Thursday, December 13, 2012

On Censorship and Critical Thinking: Harry Potter's Uncle Vernon Is Both Right and Wrong



Katie's home sick on the couch watching the first Harry Potter movie.  After the scene where Uncle Vernon says, "There's no such thing as magic," Katie informed me that he is both right and wrong.

Be still my ambiguous heart.

"Why is he both right and wrong?" I asked.

"Because he's right in real life.  There is no magic.  Magicians just use tricks.  But he's wrong in the movie because there is magic in the movie because it came from someone's imagination."

Let's hear it for critical thinking.  If a sick six year old can do it, I think most of us can.

I remember years ago hearing about how some Christians and some Muslims were concerned that The Harry Potter series would trigger an interest among children in the occult.  They wanted the books removed from classrooms and libraries.  Not just so their own children wouldn't be exposed to them, but so all children would be shielded from their purported evil.

I wonder how many of those same Americans would become agitated over the idea of those in power removing their rights to bear arms so others would be kept from using guns for evil?  Liberty goes both ways, and I've noticed many of my conservative friends play the liberty card over their own issues, but they cry foul when our more liberal friends play it, and vice versa.  Books and guns: it's the same to me.  Liberty is liberty whether I like what it allows or not.  
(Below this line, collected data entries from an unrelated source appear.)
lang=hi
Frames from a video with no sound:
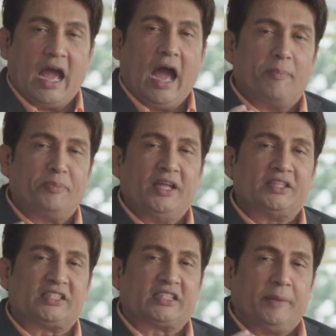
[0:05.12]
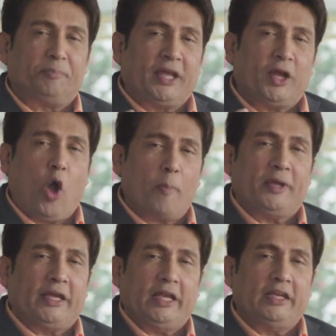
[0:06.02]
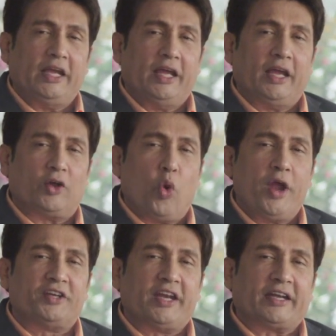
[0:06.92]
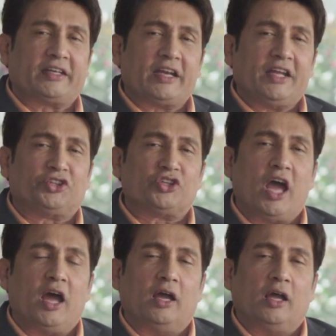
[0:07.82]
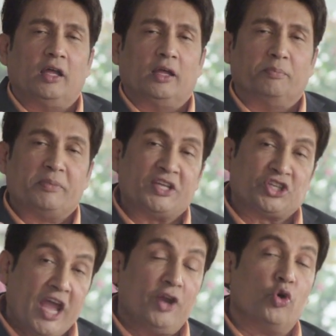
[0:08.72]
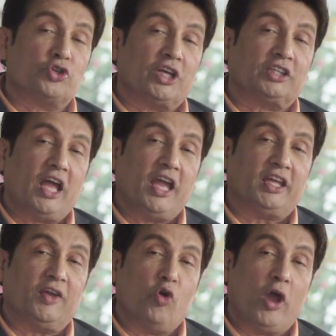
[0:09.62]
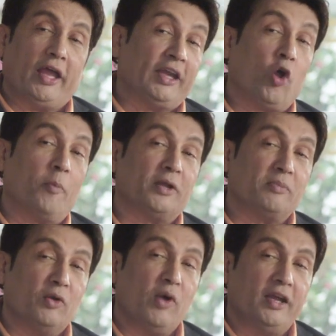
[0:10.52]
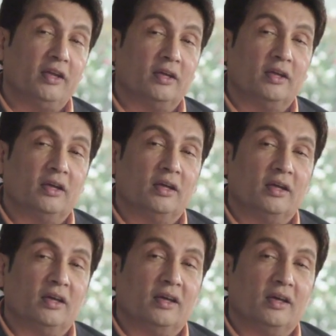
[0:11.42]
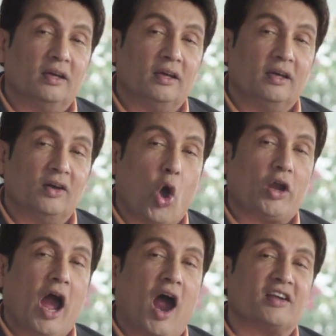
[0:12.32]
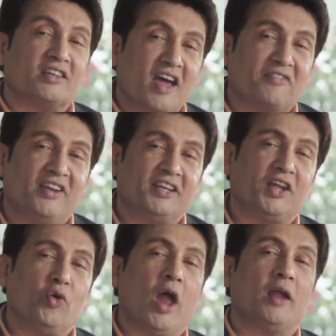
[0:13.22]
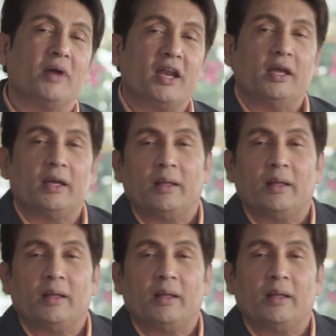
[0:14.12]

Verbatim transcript: क्या अपनी स्क्रिप्ट की कॉपी के लिए कोई डायरेक्टर इतना बेचैन हो सकता है कि वो हेलीकॉप्टर मंगवा ले और 8000 फीट की उड़ान भरे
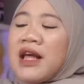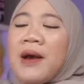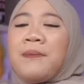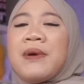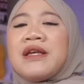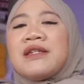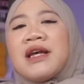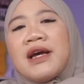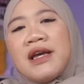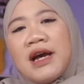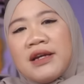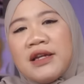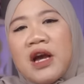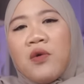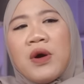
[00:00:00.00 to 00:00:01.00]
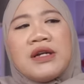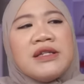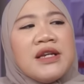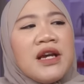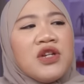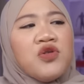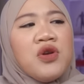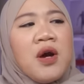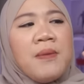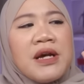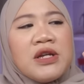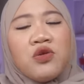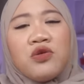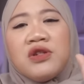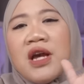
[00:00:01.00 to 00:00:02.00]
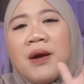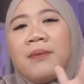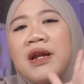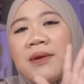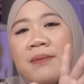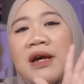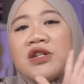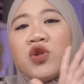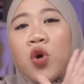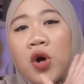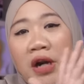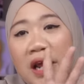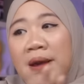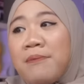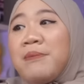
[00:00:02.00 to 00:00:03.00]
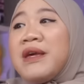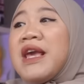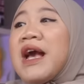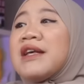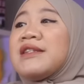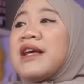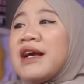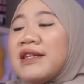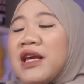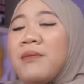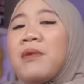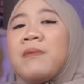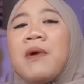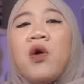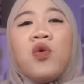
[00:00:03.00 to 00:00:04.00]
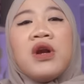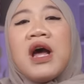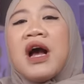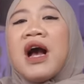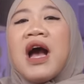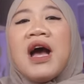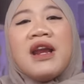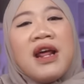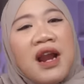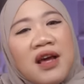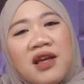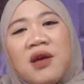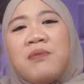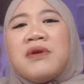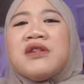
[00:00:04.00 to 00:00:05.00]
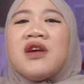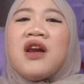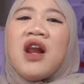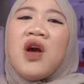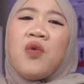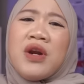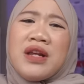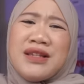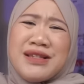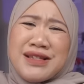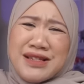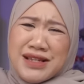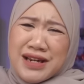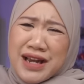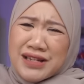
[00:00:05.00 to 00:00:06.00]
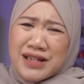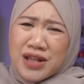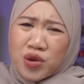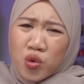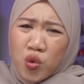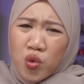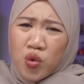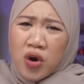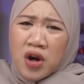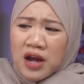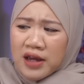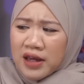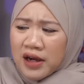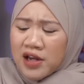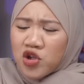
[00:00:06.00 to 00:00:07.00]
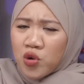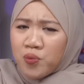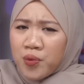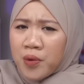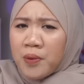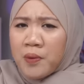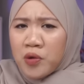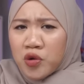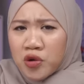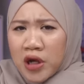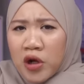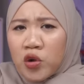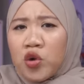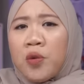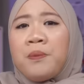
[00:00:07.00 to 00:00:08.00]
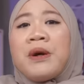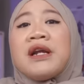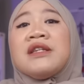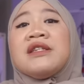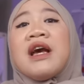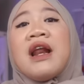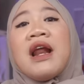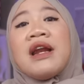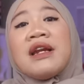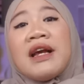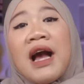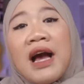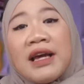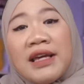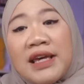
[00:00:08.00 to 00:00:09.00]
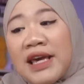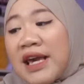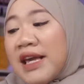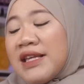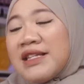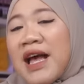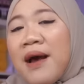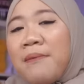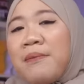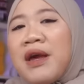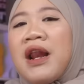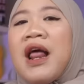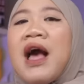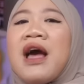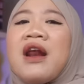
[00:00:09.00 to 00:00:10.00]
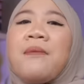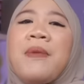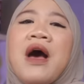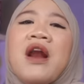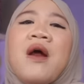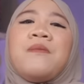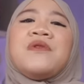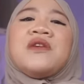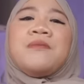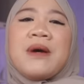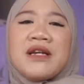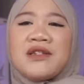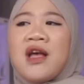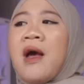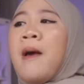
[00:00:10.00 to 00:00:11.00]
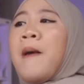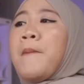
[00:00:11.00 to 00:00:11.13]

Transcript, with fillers: Tapi sayangnya Wak, jika sudah masuk jam 5 sore, biasanya memang udah nggak ada lagi bis yang lewat dekat situ. Dan akhirnya Sumpun memutuskan untuk berjalan kaki sambil harap-harap cemas,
As a nearly twenty-year veteran of the public library, I'm a huge proponent of intellectual freedom: the idea that people should be free to choose what materials they want to consume without someone making that decision for them.  Back when the big push to censor Harry Potter was first flaming, I read this wonderful op-ed piece by the incomparable Judy Blume, my childhood hero.  From fourth to sixth grade, my friends and I traded her books in a frenzy of bookworm fervor.  It was the first time I really began reading on my own.  The first non-picture books I read in their entirety that my teacher or my mother had not read to me.  I picked them.  They were mine.

Needless to say, Blume influenced my librarian ass big time.  Her complex books that spoke to children in a respectful, honest way about real life issues helped me understand that my thoughts and opinions about life are important.  That kind of confidence led me to know that no matter who tries to sway me, I am the ultimate judge of what I believe is right and wrong.  No one's going to trick me into believing something I know is wrong.

Here are the most important points in Blume's op-ed piece:

I’m not exactly unfamiliar with this line of thinking, having had various books of mine banned from schools over the last 20 years. In my books, it’s reality that’s seen as corrupting. With Harry Potter, the perceived danger is fantasy. After all, Harry and his classmates attend the celebrated Hogwarts School of Witchcraft and Wizardry. According to certain adults, these stories teach witchcraft, sorcery and satanism. But hey, if it’s not one “ism,” it’s another. I mean Madeleine L’Engle’s A Wrinkle in Time has been targeted by censors for promoting New Ageism, and Mark Twain’s Adventures of Huckleberry Finnfor promoting racism. Gee, where does that leave the kids?

My husband and I like to reminisce about how, when we were 9, we read straight through L. Frank Baum’s Oz series, books filled with wizards and witches. And you know what those subversive tales taught us? That we loved to read! In those days I used to dream of flying. I may have been small and powerless in real life, but in my imagination I was able to soar.

Guess what?  Most kids know the difference between reality and imagination.  If they don't, maybe you'd like to watch, read, listen, or play together, and answer any questions your child might have about the material in the way you feel is best for your own child.  But I guess it's just easier to let censors do the parenting for you.

I love discussing movies, books, songs, and games with Katie.  Even the ones I don't like.  It's my favorite part of parenting, the endless conversation.

2 comments:

  1. Thanks, Kelli. We talk a lot about the difference between what comes from the imagination and what is real. Most kids I know like to talk about stuff like that. Kids are little philosophers.